## Aim of the task
Set down each line of the data below exactly as it stands, dropping the pictures.

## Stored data
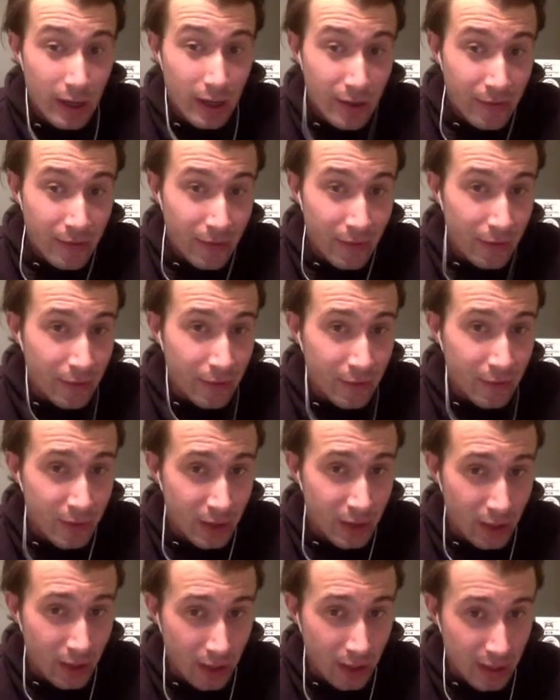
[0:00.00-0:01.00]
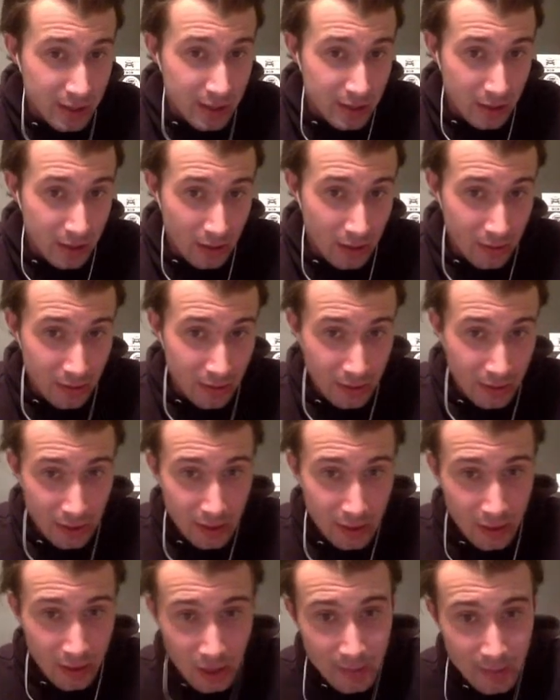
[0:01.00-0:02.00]
vote for you guys in
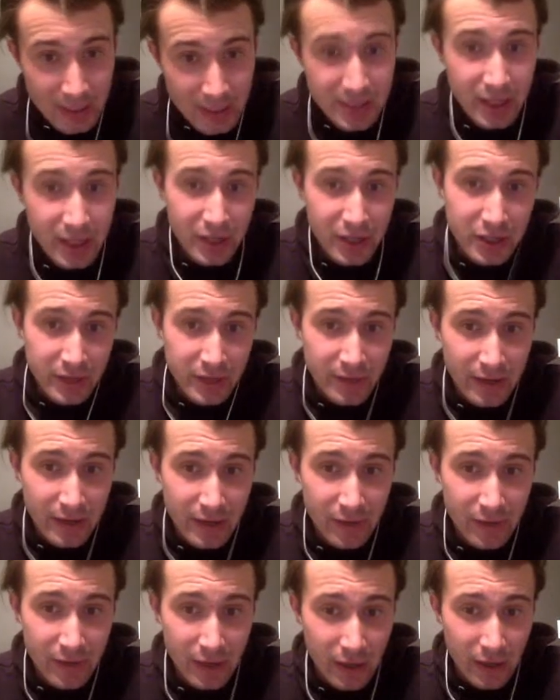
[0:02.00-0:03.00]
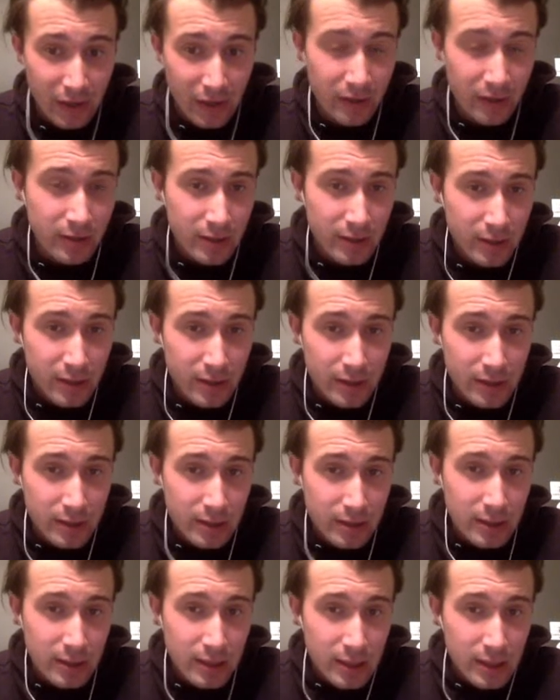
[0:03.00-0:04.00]
the comment section of that video.
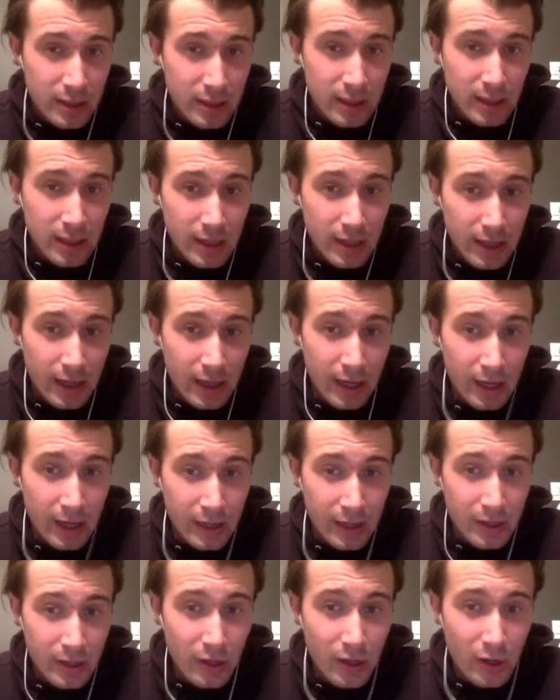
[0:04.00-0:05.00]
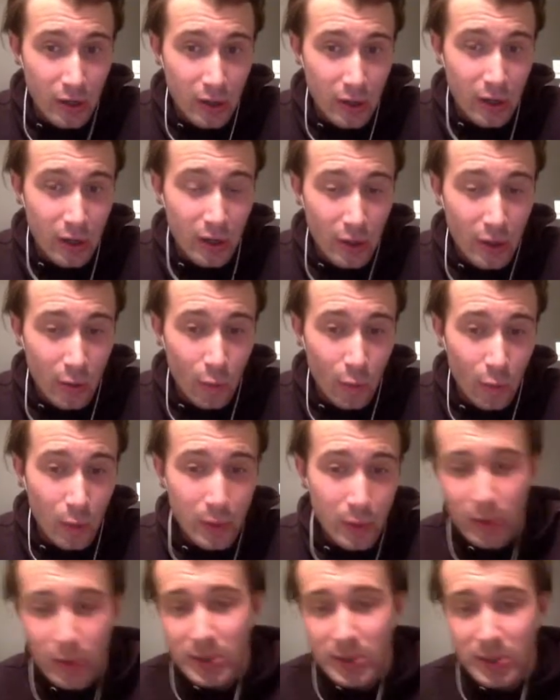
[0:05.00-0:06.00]
And we
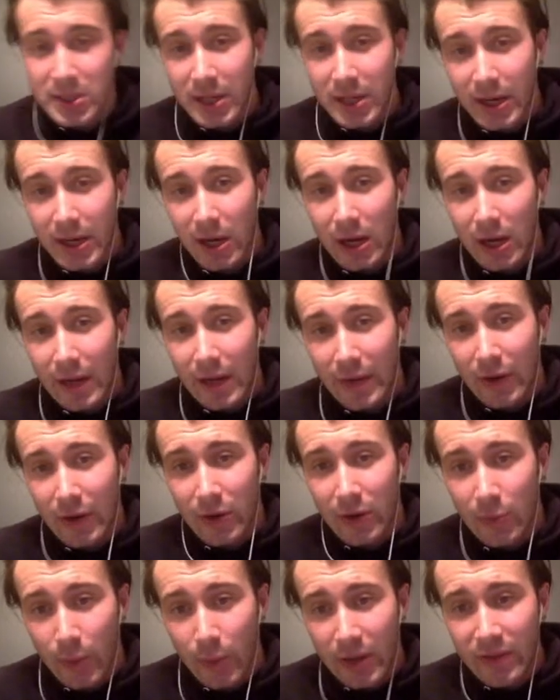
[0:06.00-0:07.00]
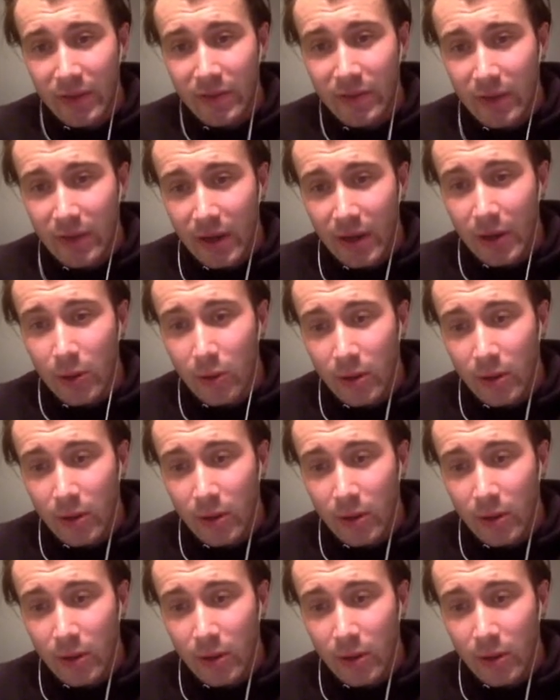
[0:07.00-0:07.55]
will see either on Wednesday or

## Solution to this problem
[0:00.00-0:01.00]
[0:01.00-0:02.00]
vote for you guys in
[0:02.00-0:03.00]
[0:03.00-0:04.00]
the comment section of that video.
[0:04.00-0:05.00]
[0:05.00-0:06.00]
And we
[0:06.00-0:07.00]
[0:07.00-0:07.55]
will see either on Wednesday or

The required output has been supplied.